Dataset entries
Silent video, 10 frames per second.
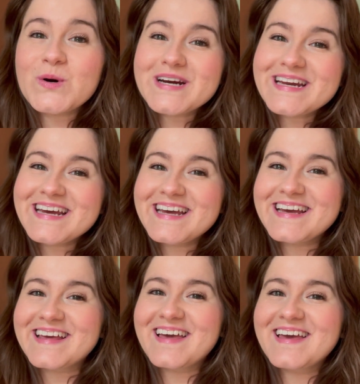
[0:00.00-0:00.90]

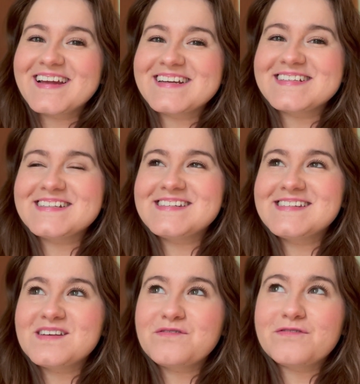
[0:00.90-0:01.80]
morning. It
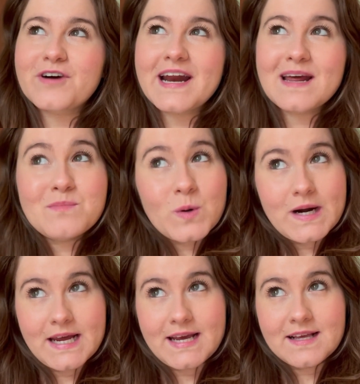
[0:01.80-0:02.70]
is Friday
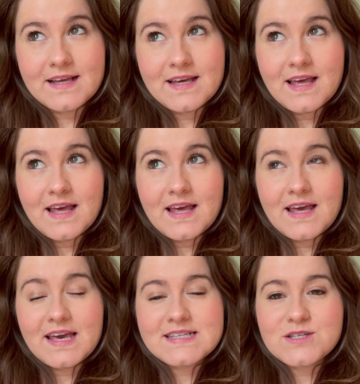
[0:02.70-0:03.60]
morning.
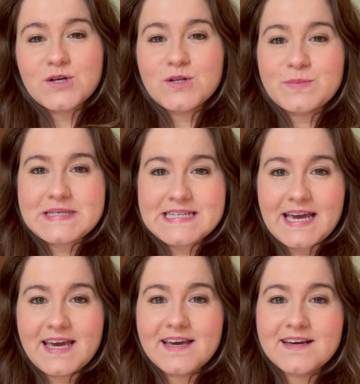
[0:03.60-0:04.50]
It's a gloomy
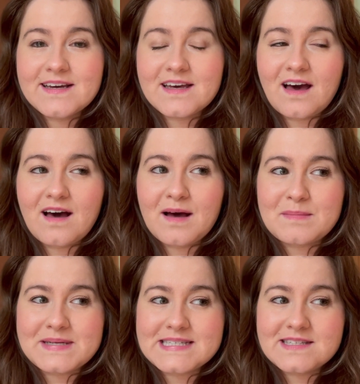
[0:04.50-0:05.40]
day.
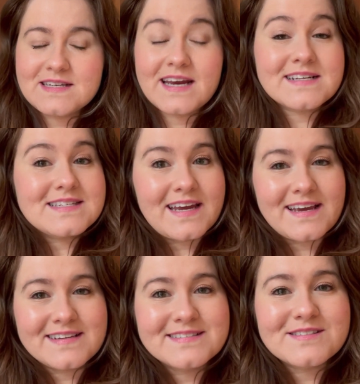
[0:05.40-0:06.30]
Um, it's the next
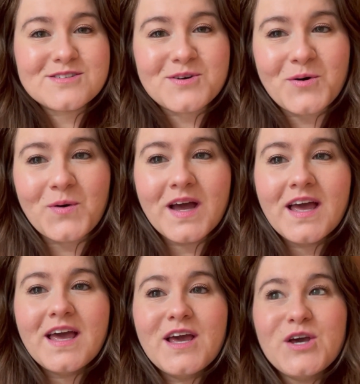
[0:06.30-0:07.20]
day. So
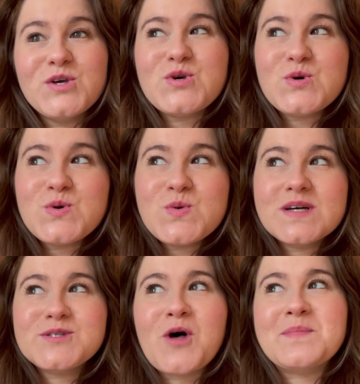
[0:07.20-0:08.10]
you
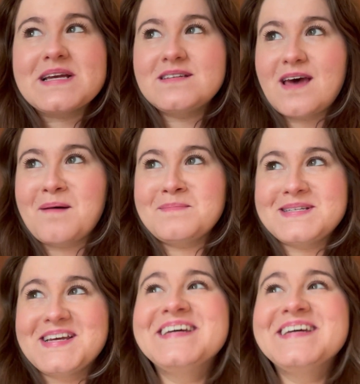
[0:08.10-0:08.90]
saw me attempt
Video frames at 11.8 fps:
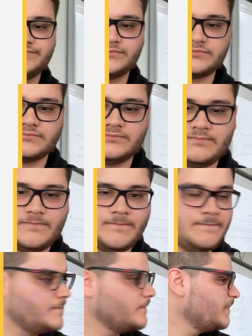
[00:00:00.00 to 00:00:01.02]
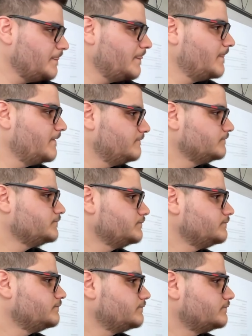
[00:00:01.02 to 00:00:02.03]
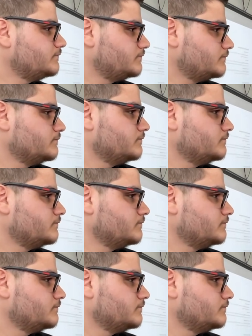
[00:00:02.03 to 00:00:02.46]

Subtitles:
Maybe you can use formulas here.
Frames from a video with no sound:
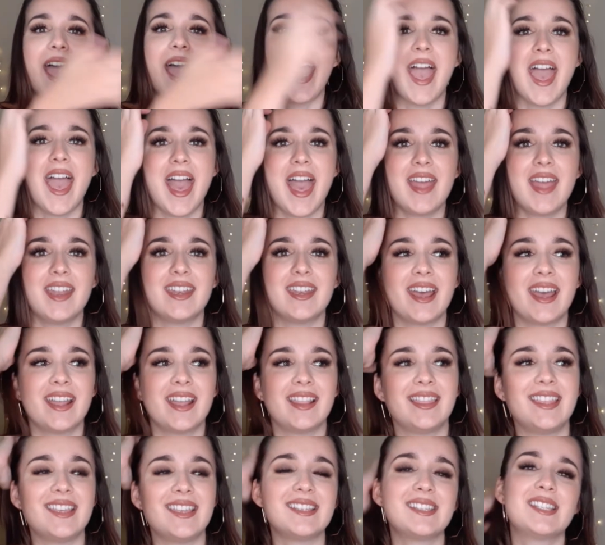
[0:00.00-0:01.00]
And
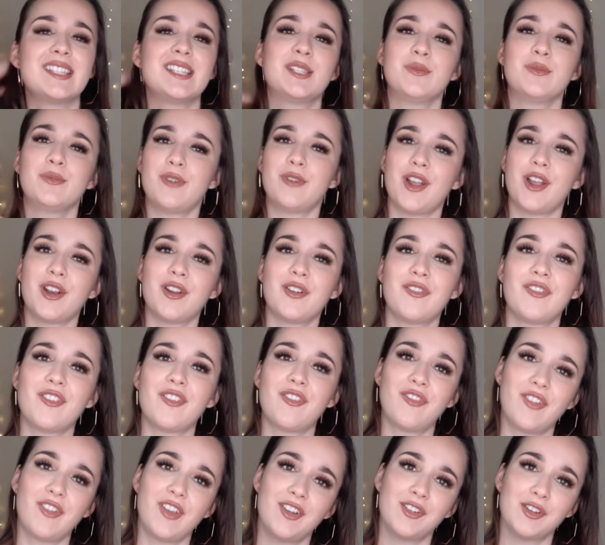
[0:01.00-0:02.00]
this is one of the
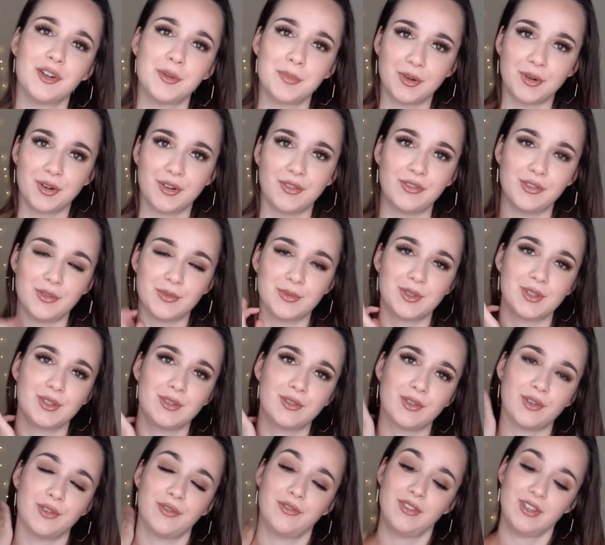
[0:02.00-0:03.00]
favorite perfumes
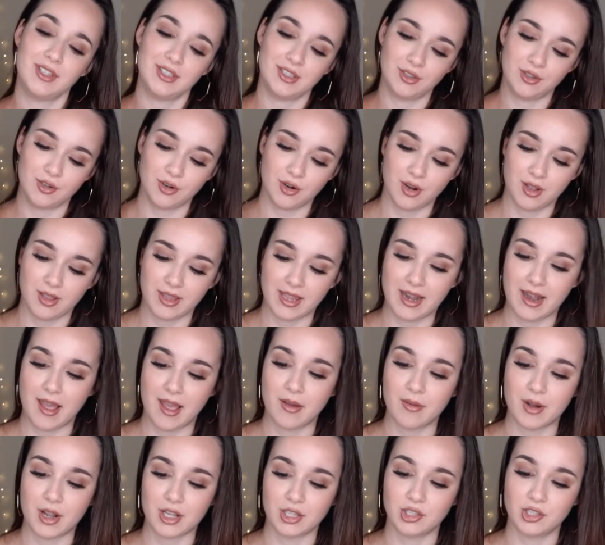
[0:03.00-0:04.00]
of this girl that
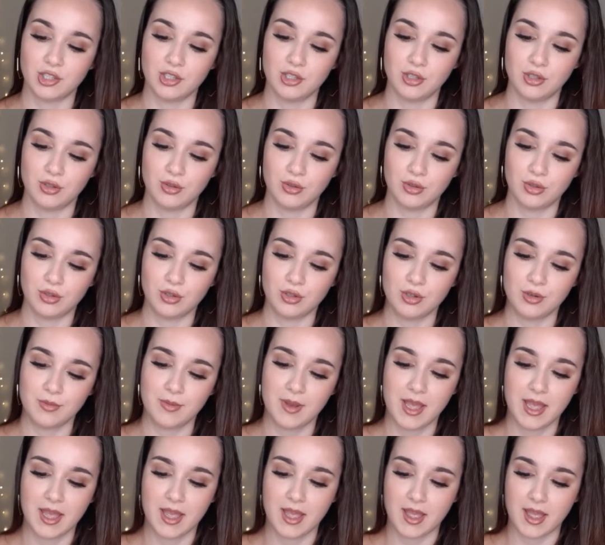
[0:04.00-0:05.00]
I watch on YouTube.
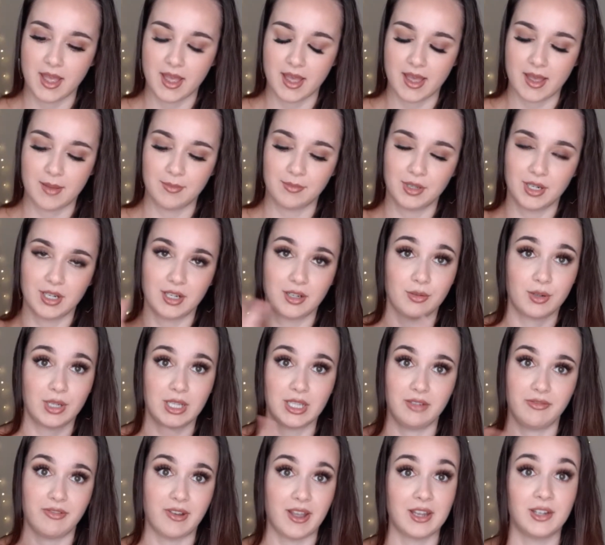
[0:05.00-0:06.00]
I'm gonna
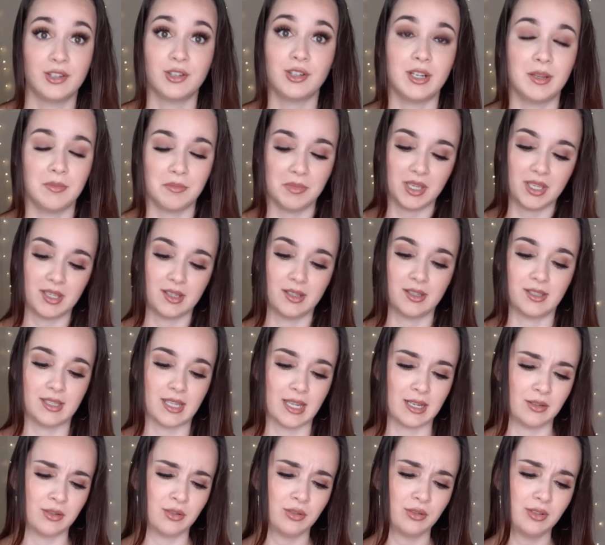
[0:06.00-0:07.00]
quickly find her name because
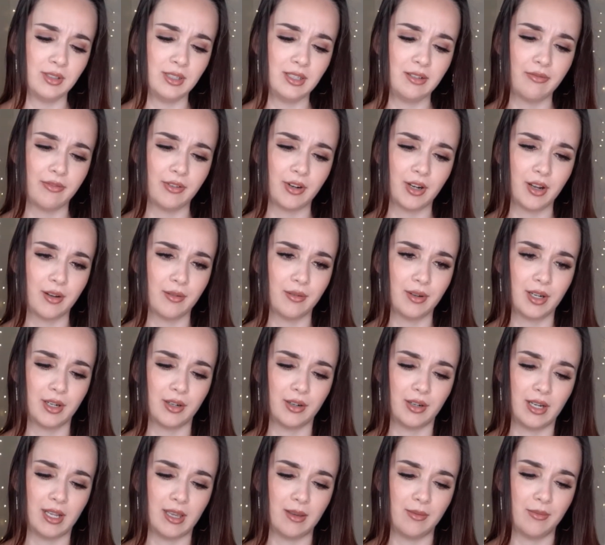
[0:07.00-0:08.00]
I totally forgot what
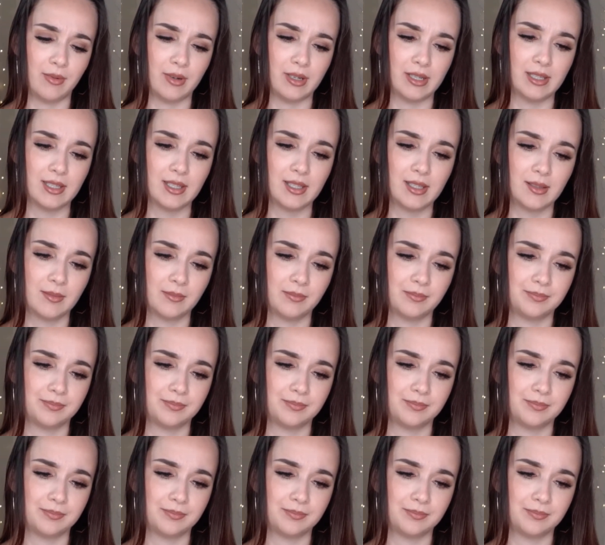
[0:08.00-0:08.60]
her name was.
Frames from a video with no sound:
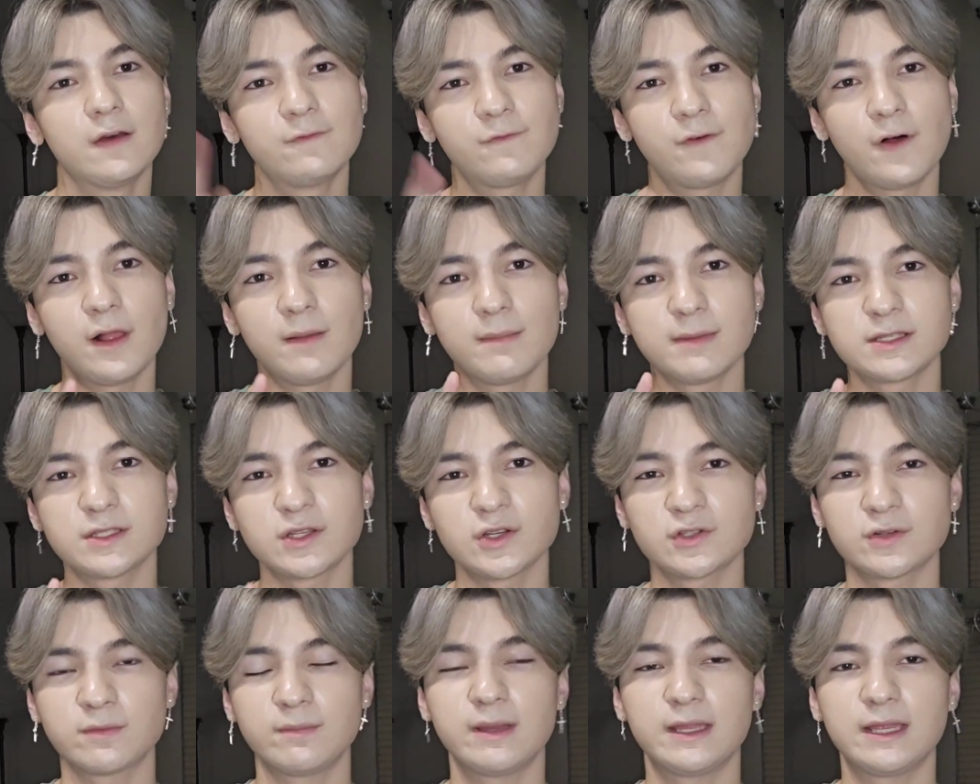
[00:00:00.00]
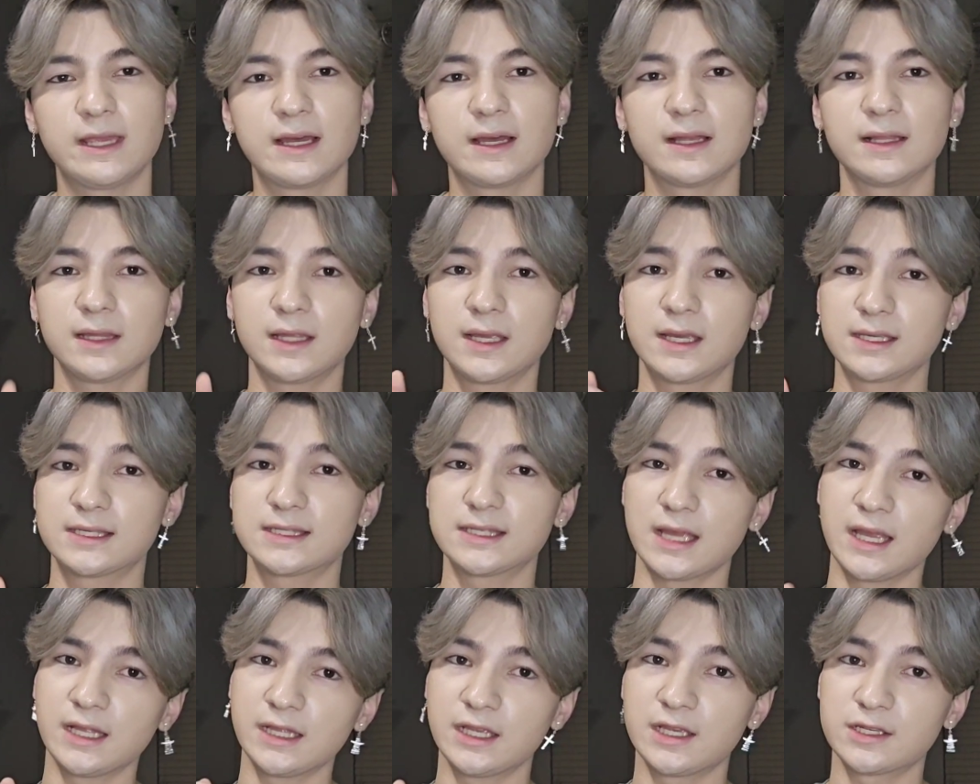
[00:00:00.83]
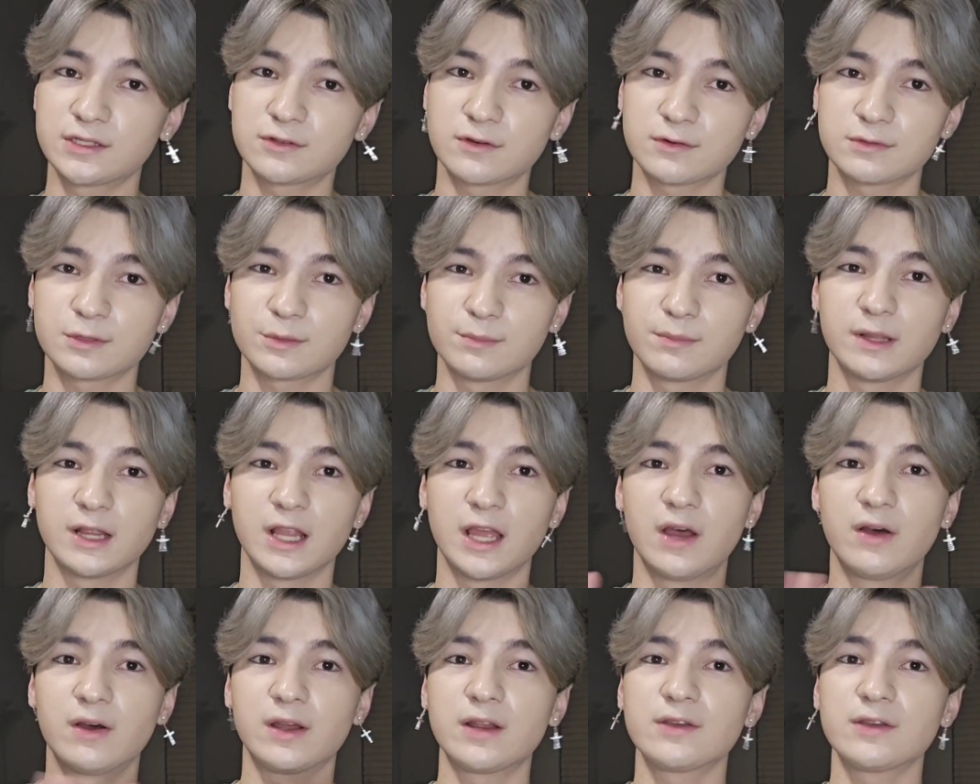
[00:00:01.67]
Follow my social media links in the description below,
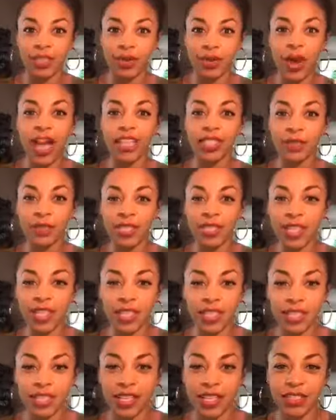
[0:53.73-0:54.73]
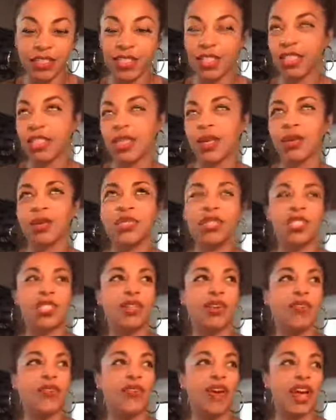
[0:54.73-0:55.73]
So as we set the intention, so it was just
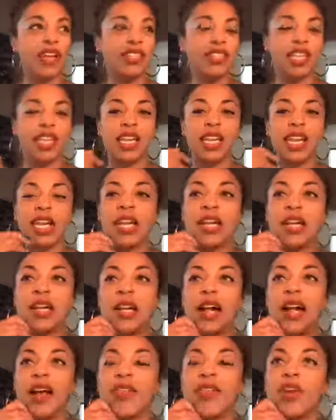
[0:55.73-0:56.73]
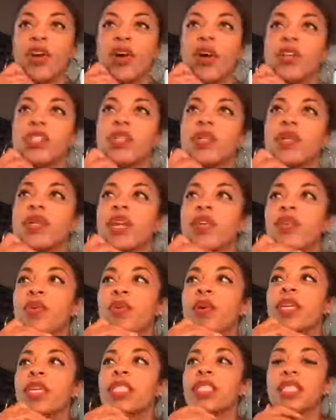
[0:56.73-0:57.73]
so fascinating. And then also another
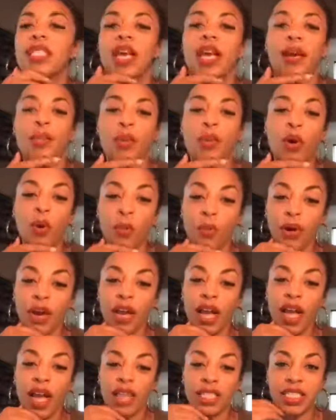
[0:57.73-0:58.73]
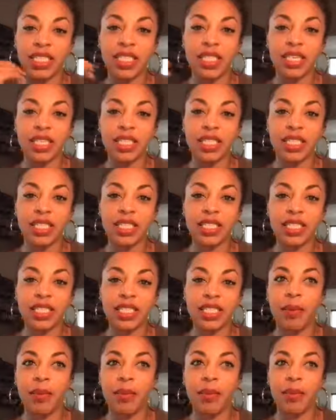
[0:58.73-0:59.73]
one is Oprah has
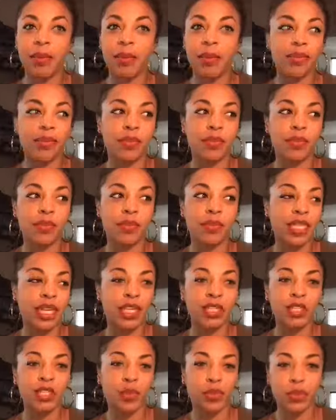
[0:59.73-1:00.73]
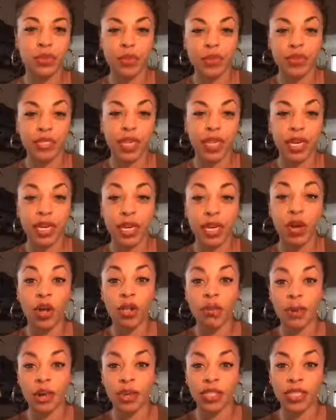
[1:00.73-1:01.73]
this like Super Soul Sunday
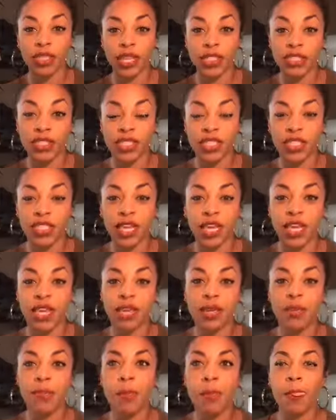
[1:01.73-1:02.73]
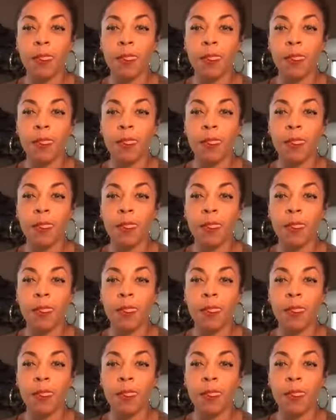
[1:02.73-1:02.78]
all about intention setting.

## Work instructions:
Find the line with "[00:00:01.67]" in the data above, and from there retype each line exactly through the line with "[0:59.73-1:00.73]", skipping the pictures along the way.

## Task output:
[00:00:01.67]
Follow my social media links in the description below,
[0:53.73-0:54.73]
[0:54.73-0:55.73]
So as we set the intention, so it was just
[0:55.73-0:56.73]
[0:56.73-0:57.73]
so fascinating. And then also another
[0:57.73-0:58.73]
[0:58.73-0:59.73]
one is Oprah has
[0:59.73-1:00.73]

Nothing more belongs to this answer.